Below is a block of records: output all of them exactly and leave out the pictures.

### EXTRACTED MATERIAL
--- START ---

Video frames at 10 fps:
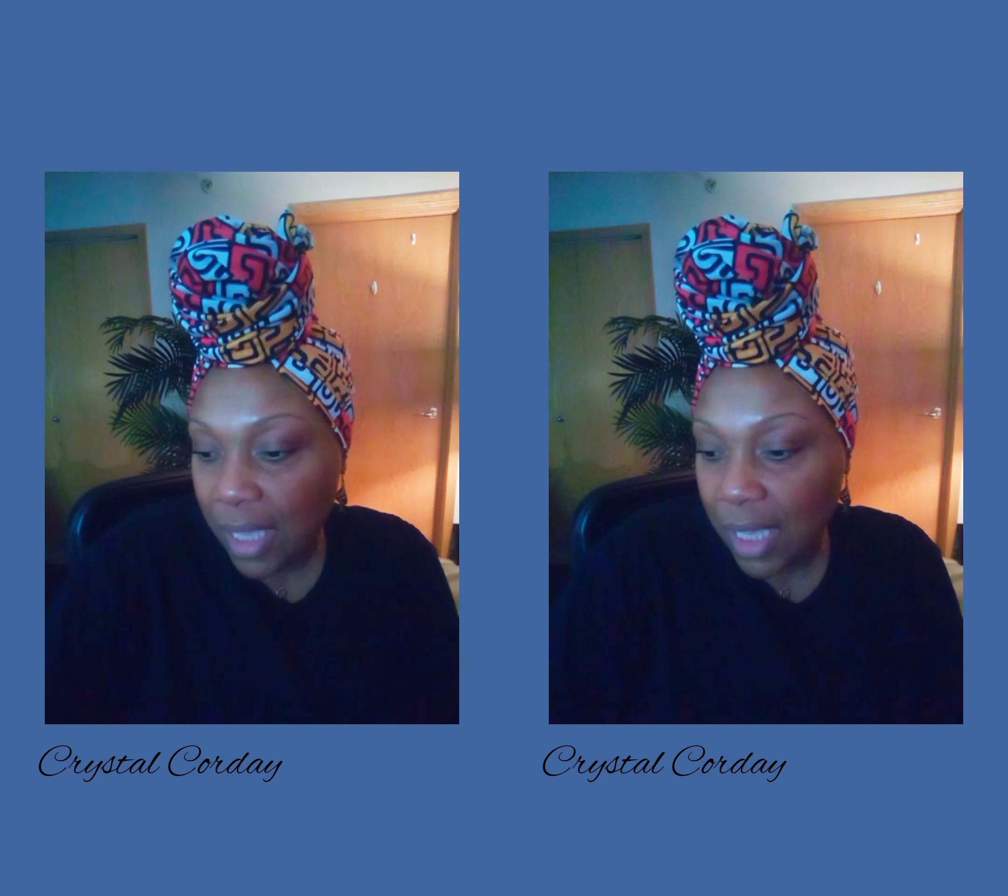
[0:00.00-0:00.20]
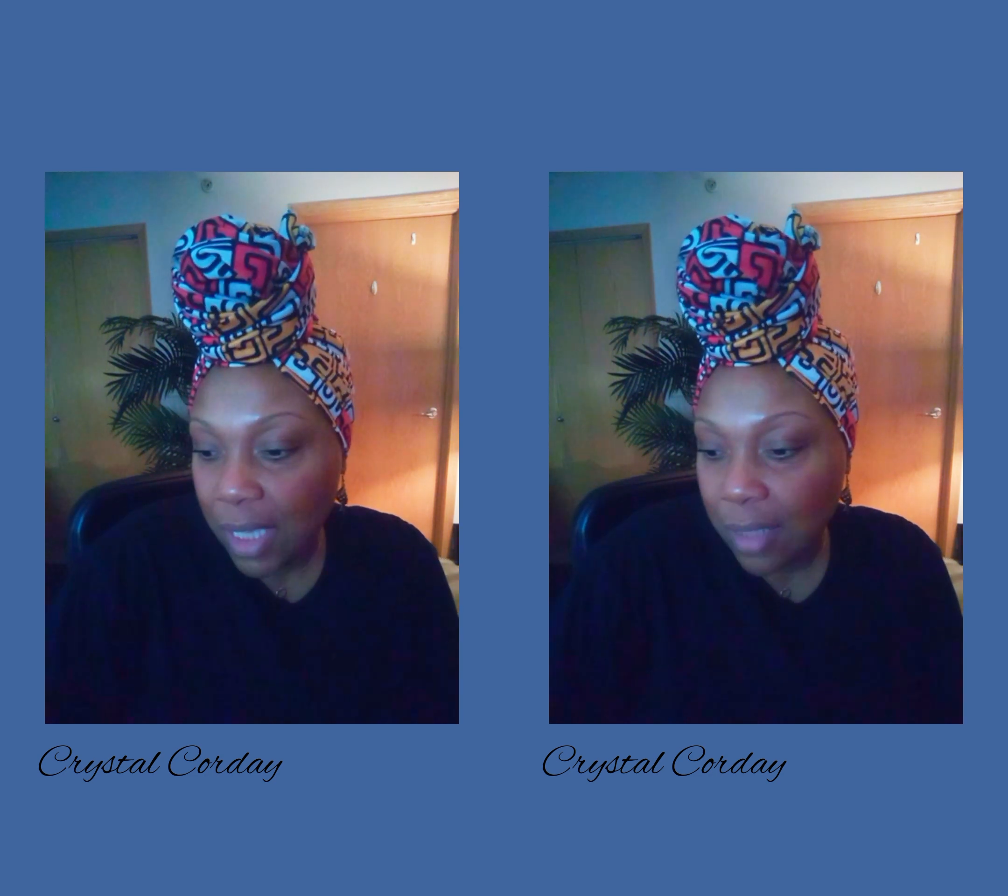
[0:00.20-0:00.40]

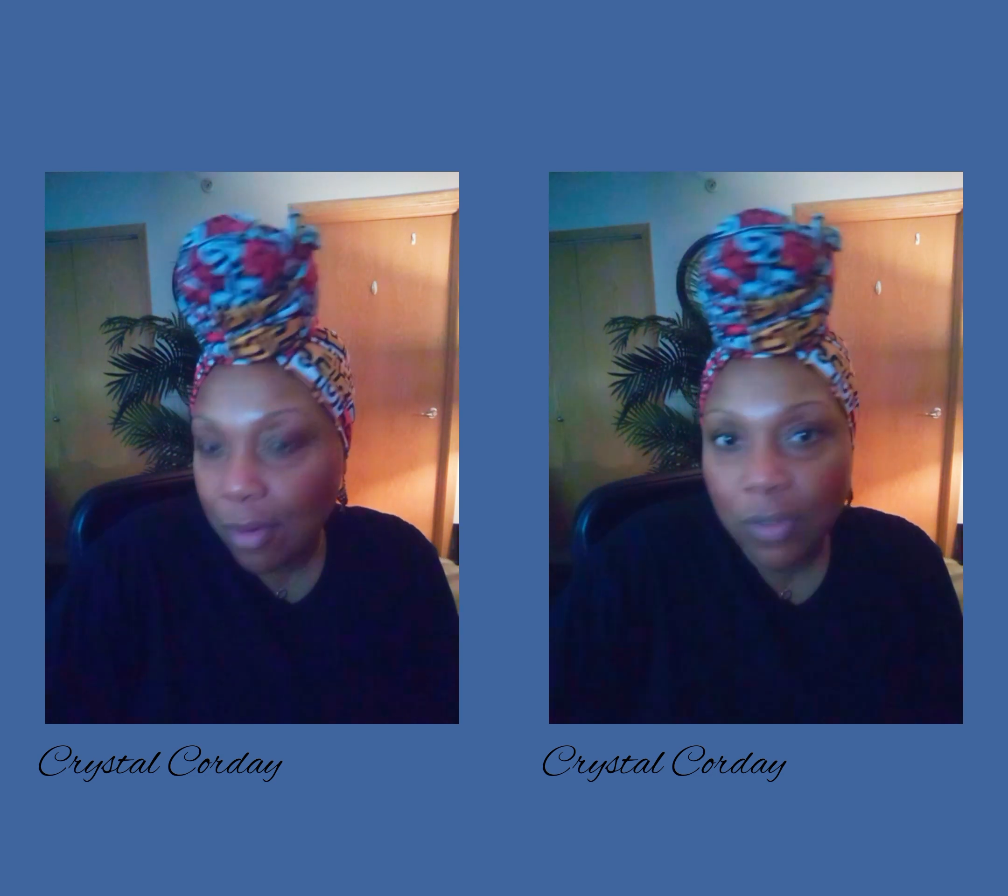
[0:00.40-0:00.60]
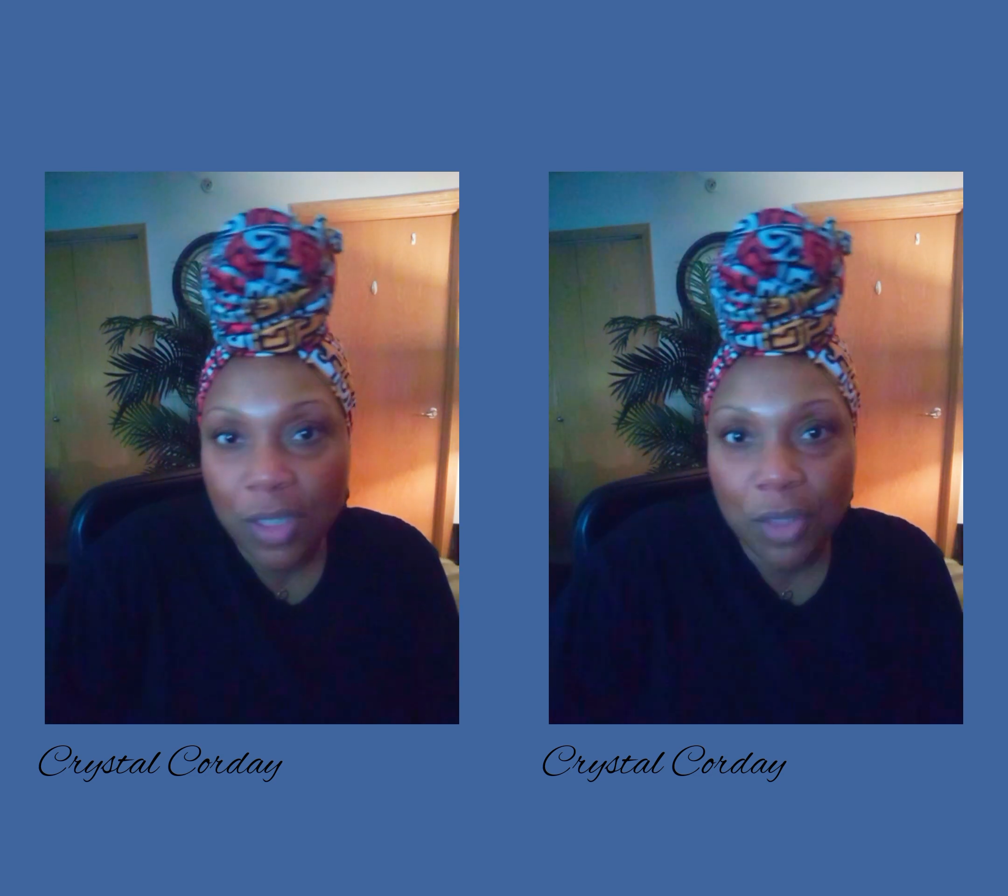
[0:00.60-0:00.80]
hand.
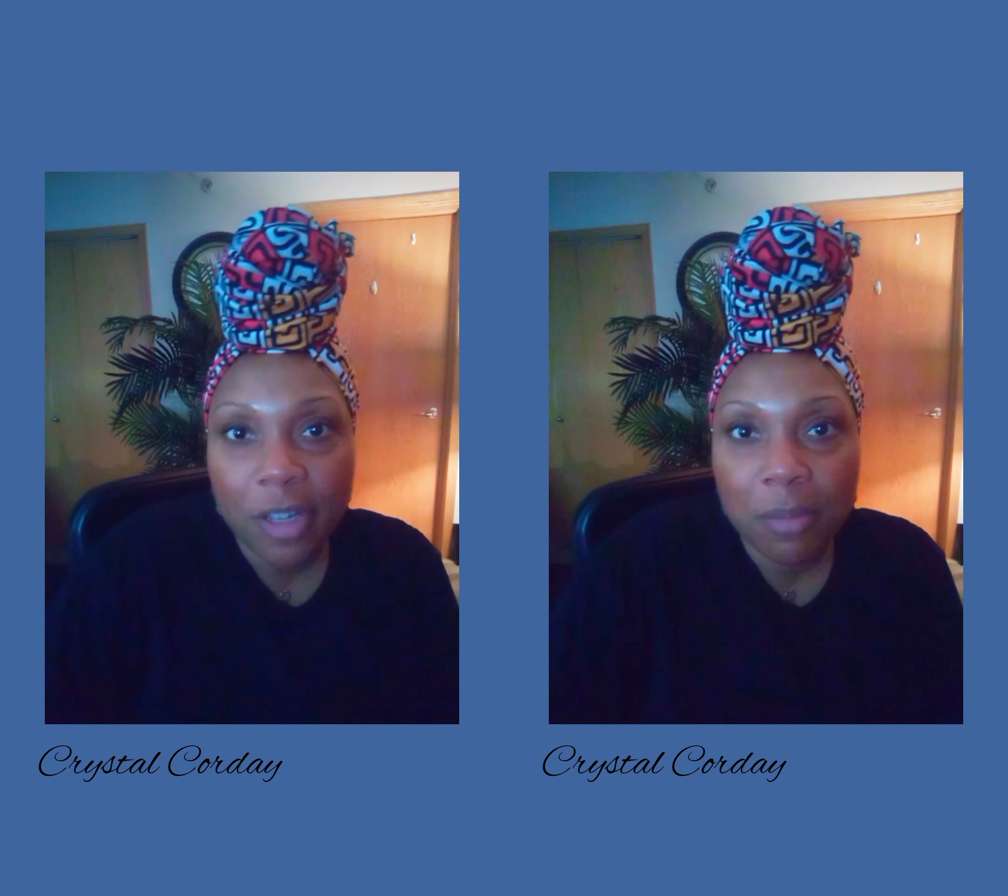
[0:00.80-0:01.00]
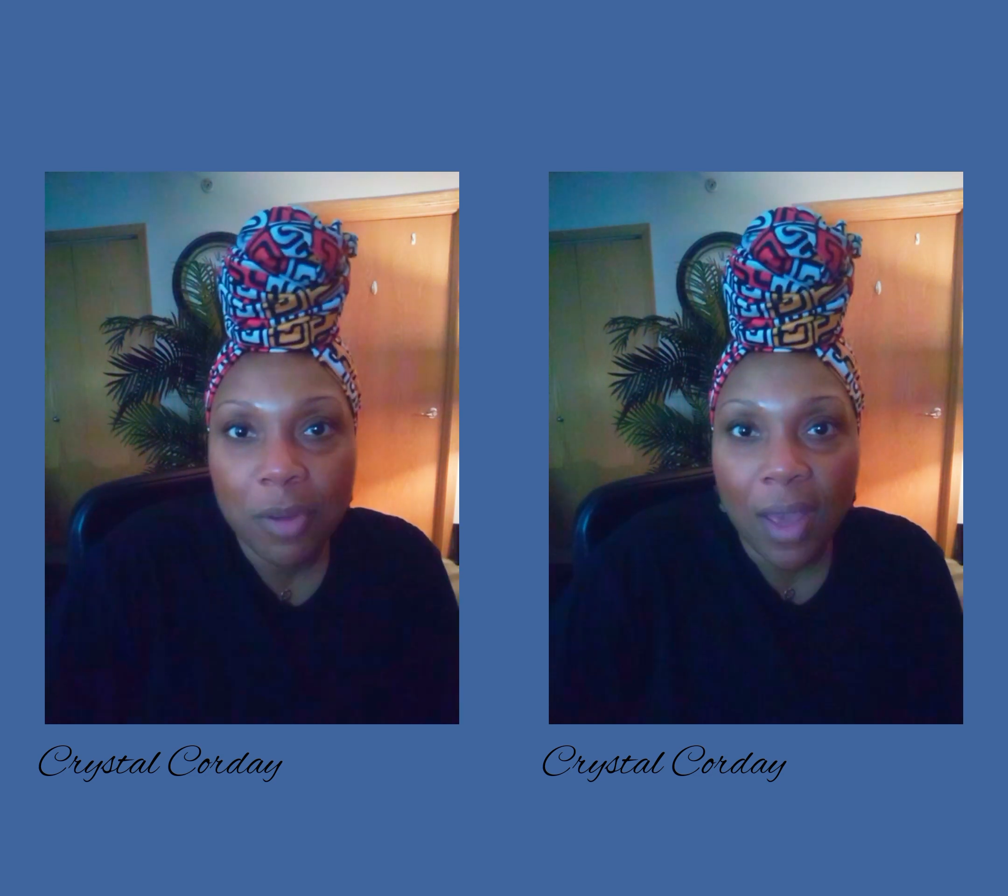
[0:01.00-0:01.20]
Hopefully you
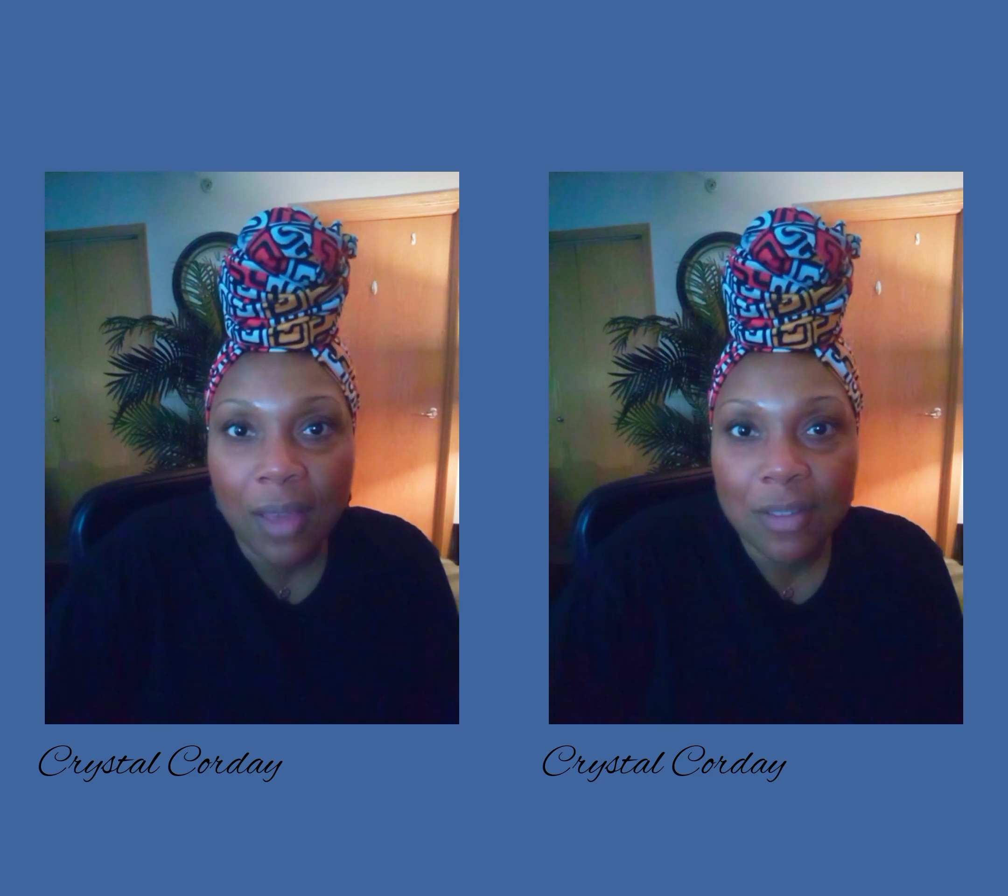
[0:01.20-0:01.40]
can hear me okay.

--- END ---

### SOLUTION
Video frames at 10 fps:
[0:00.00-0:00.20]
[0:00.20-0:00.40]

[0:00.40-0:00.60]
[0:00.60-0:00.80]
hand.
[0:00.80-0:01.00]
[0:01.00-0:01.20]
Hopefully you
[0:01.20-0:01.40]
can hear me okay.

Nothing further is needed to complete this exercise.